Une alimentation méditerranéenne pourrait influencer le vieillissement par un biais biologique inattendu impliquant de petites protéines produites à l’intérieur des mitochondries, selon une nouvelle étude dirigée par des chercheurs de l’USC Leonard Davis School of Gerontology.
Les mitochondries, structures responsables de la production d’énergie dans les cellules, sont également reconnues pour leur rôle dans la libération de signaux chimiques influençant le métabolisme, l’inflammation, les réponses au stress et le vieillissement. Les chercheurs ont constaté que les adultes plus âgés respectant le plus fidèlement un régime méditerranéen présentaient des niveaux sanguins plus élevés de deux microprotéines mitochondriales, appelées humanin et SHMOOSE, qui sont associées à une protection contre les maladies cardiovasculaires et la neurodégénérescence, notamment dans des conditions telles que la maladie d’Alzheimer.

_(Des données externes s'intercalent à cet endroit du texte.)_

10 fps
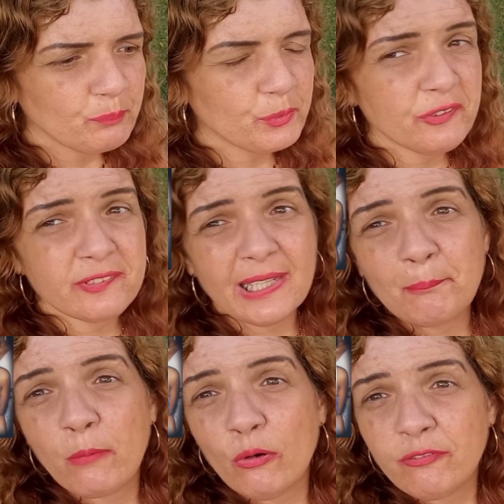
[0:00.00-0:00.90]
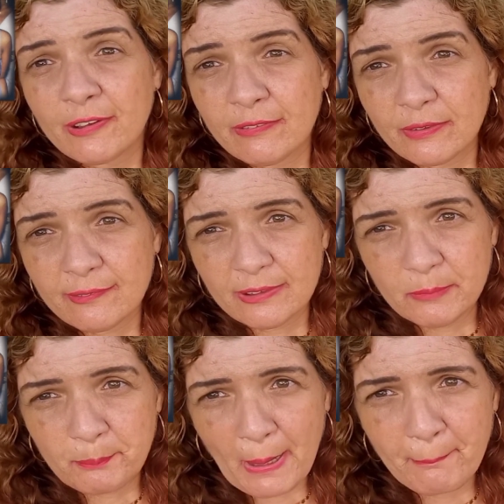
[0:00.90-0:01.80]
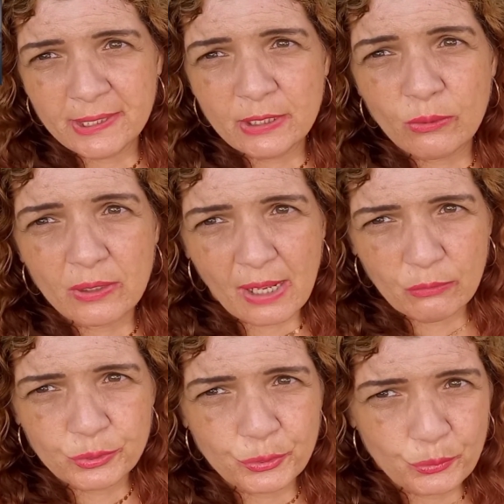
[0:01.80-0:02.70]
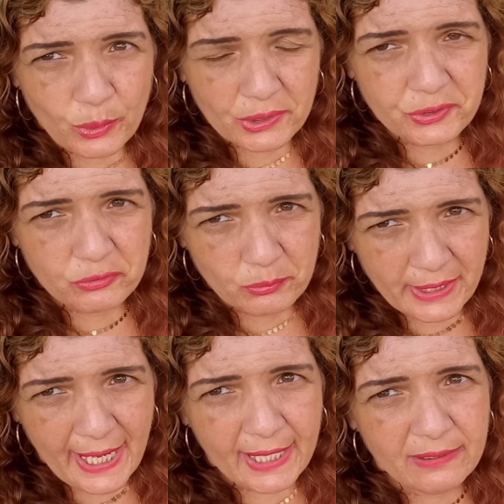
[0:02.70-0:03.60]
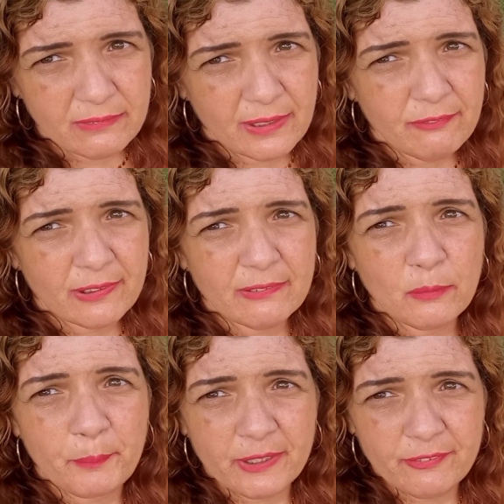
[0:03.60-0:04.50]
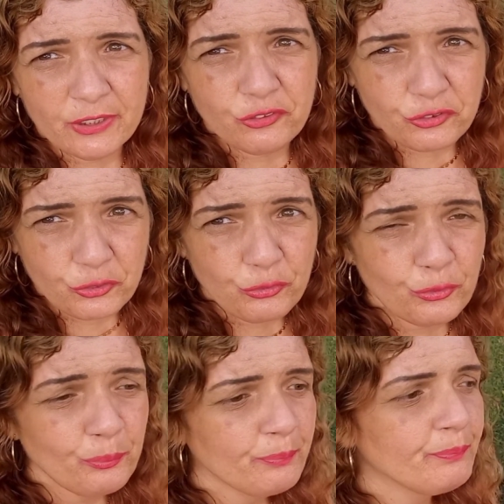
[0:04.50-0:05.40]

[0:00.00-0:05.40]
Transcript: por isso que é bom fazer o exame Papa Nicolau todo ano as mulheres, né? Fazer o preventivo.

La recherche a été menée par Roberto Vicinanza, professeur associé de gérontologie à l’USC Leonard Davis School. Selon lui, « ces microprotéines peuvent agir comme des messagers moléculaires qui traduisent ce que nous mangeons en fonction de la façon dont nos cellules fonctionnent et vieillissent ».
Le régime méditerranéen se caractérise par une consommation élevée d’huile d’olive, de poisson, de légumineuses, de fruits, de légumes et de grains entiers, tout en limitant les glucides raffinés et les aliments hautement transformés. Des décennies de recherche ont établi un lien entre ce modèle alimentaire et une réduction des risques de maladies cardiovasculaires, de diabète de type 2, de déclin cognitif et de mortalité prématurée.
L’étude a examiné des échantillons sanguins d’adultes plus âgés suivant le régime méditerranéen à des degrés divers. Les participants ayant la meilleure adhésion au régime affichaient des concentrations significativement plus élevées d’humanin et de SHMOOSE, ainsi que des indicateurs d’oxydation réduits, ce qui est un type de dommage cellulaire associé au vieillissement et à de nombreuses maladies chroniques.
Les résultats suggèrent que certaines composantes du régime méditerranéen, telles que l’huile d’olive, le poisson et les légumineuses, contribuent différemment à la santé mitochondriale. Ces découvertes pourraient également positionner l’humanin et le SHMOOSE comme des biomarqueurs pour évaluer l’adhésion au régime méditerranéen et leur signification clinique.
Cette recherche s’inscrit dans un contexte plus large, où la nutrition de précision émerge comme un domaine prometteur. Elle vise à concevoir des recommandations alimentaires individualisées basées sur des mes biologiques, la génétique et d’autres caractéristiques personnelles.
L’étude a été publiée dans Frontiers in Nutrition le 9 mars 2026.